Correct path also needs to be set, such as the path written in cmTC_898c0.dir\objects1.rsp is modified to relfect where the actual CheckIncludeFile.c.obj file is.

This linking is a success. So now the issue is surley not a compiler or toolchain problem, otherwise the program wouldn’t have been compiled and linked successfully.

One might wonder why the compiler is specified to be "dpcpp" but the linker is xilink instead--CMake by default uses link-lld.exe as the linker, but for this particular application, the build file sets the linker explicitly to xilink.exe. Furthermore, it is also worthwhile to understand a known CMake issue stated in this Developer Guide: 

In "Windows" section, it says: 
Make/Ninja Generators: The default behavior with CMake, when you use Ninja or CMake generators, does not automatically link DPC++ applications. CMake attempts to link with lld-link.exe, which correctly links an application without errors (if you are explicitly linking to SYCL*), but the application does not run SYCL kernels correctly.
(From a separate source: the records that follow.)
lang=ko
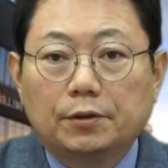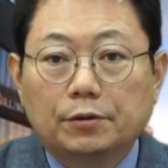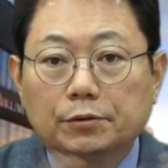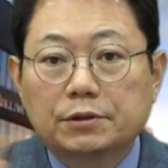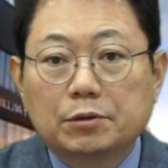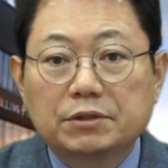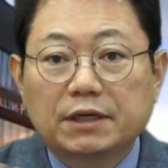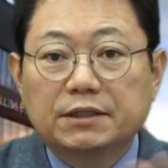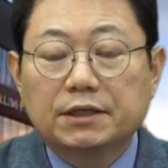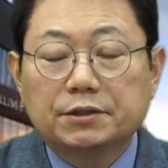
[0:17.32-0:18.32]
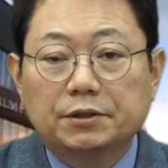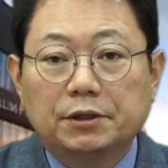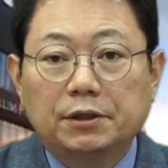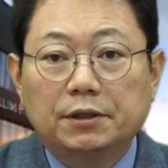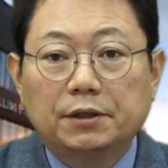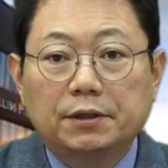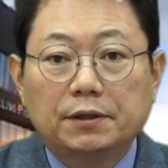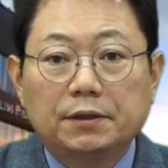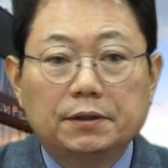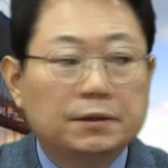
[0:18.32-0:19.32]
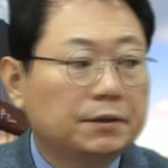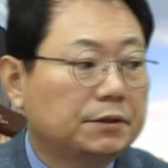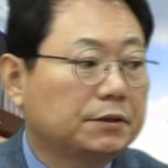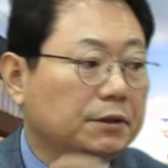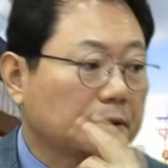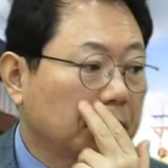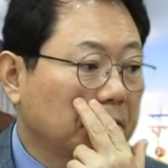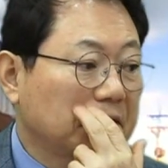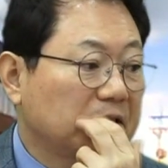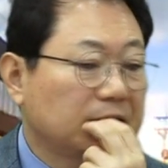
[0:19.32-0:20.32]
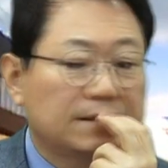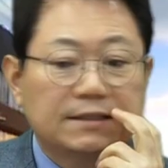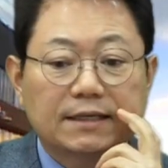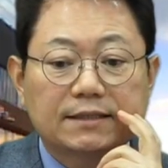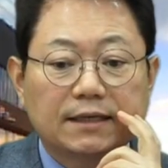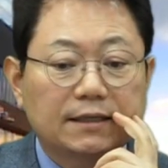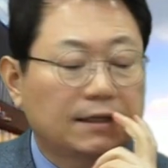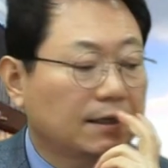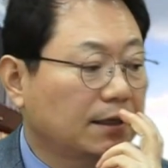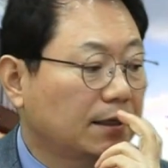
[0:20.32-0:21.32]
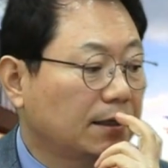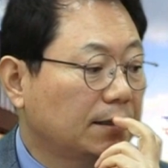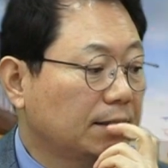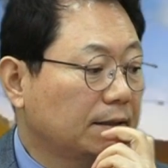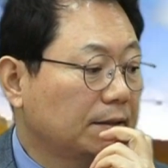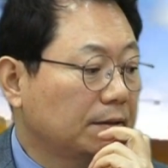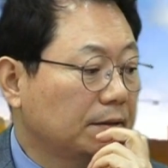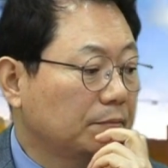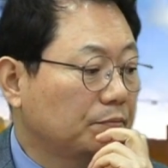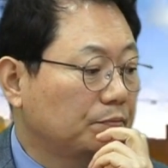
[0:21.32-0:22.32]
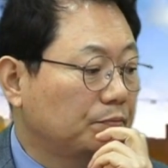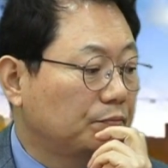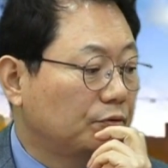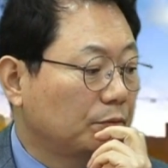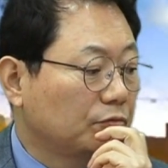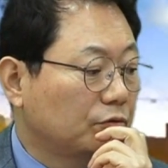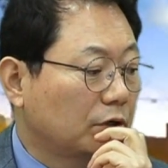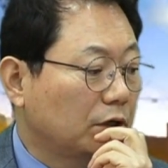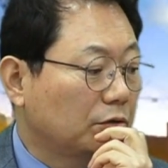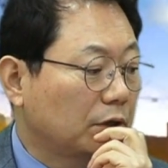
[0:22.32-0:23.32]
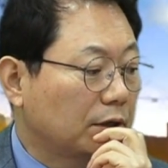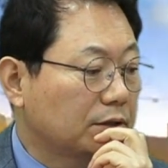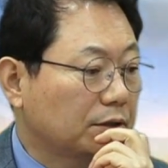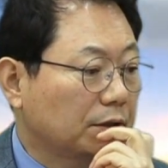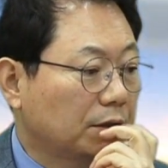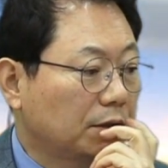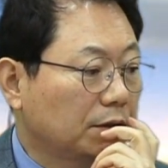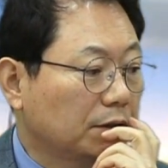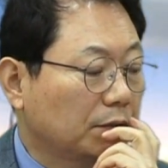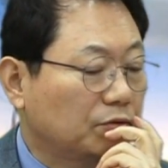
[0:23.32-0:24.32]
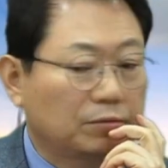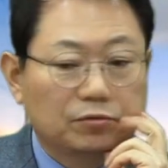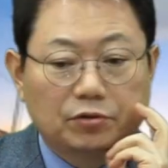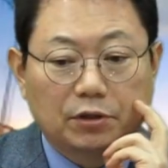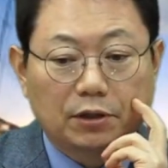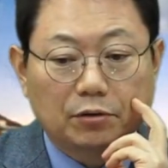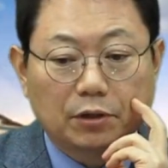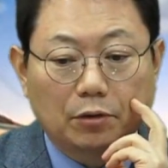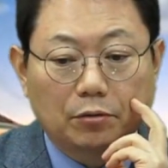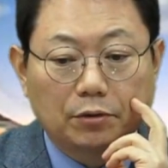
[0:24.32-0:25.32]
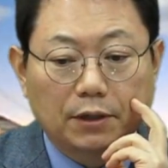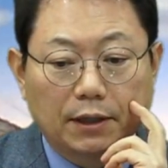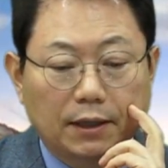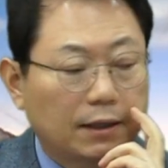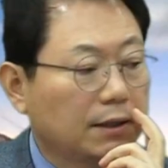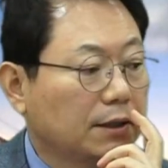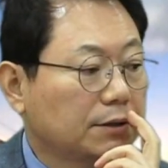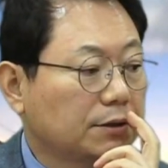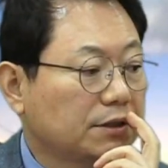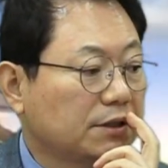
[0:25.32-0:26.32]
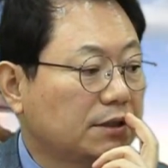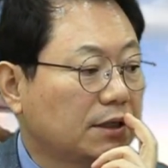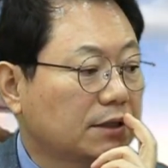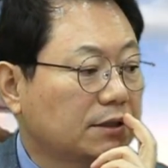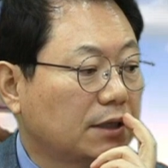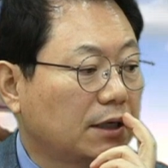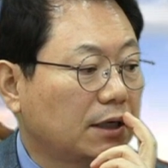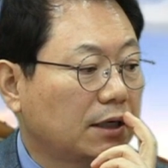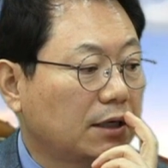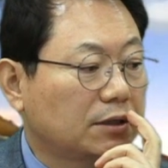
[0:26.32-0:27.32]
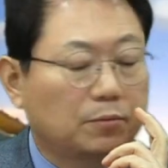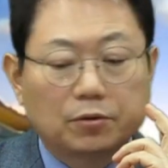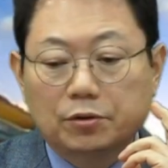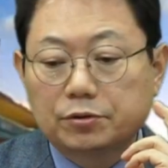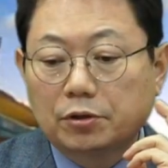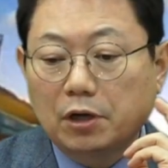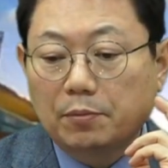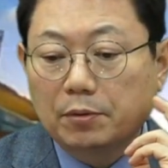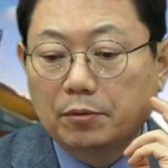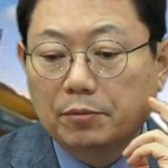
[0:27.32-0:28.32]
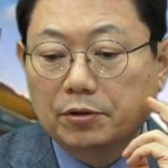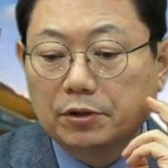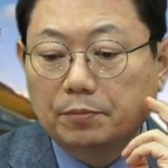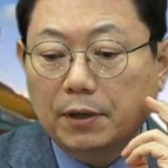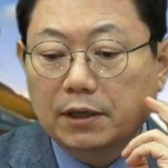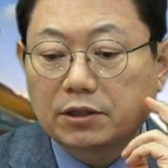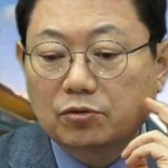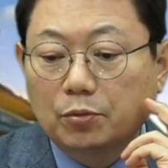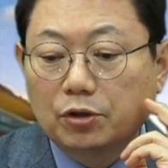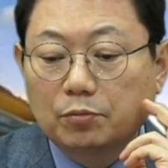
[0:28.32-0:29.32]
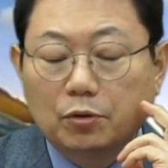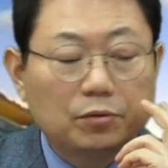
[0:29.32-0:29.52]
어떤 성인지 아시겠죠? 즉 흰색 차 한 대가 불분 유턴하려고 나왔어요. 네, 불분 유턴하려고 나오는데 저 흰색 차를 보고요. 저 앞에 보면은 빨간 차도 보이긴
To link and run without errors, you must use dpcpp.exe.

Thus, using CMake actually renders the compilation and linking as two different steps, but CMake integration team should work to close this gap.

 

Takeaway

  • Use “--debug-trycompile” as a CMake option to preserve temporary/intermediate files.
  • DPC++ compiler should use dpcpp linker, but currently CMake breaks this rule.
  • dpcpp-cl is a driver and only takes driver options. 
  • Windows*’ “xilink” is an Intel® wrapper around the original Windows*’ “link” linker in order to achieve IPO optimization, but it doesn’t link device kernels into the fat binary.
  • Only dpcpp linker can link device kernels.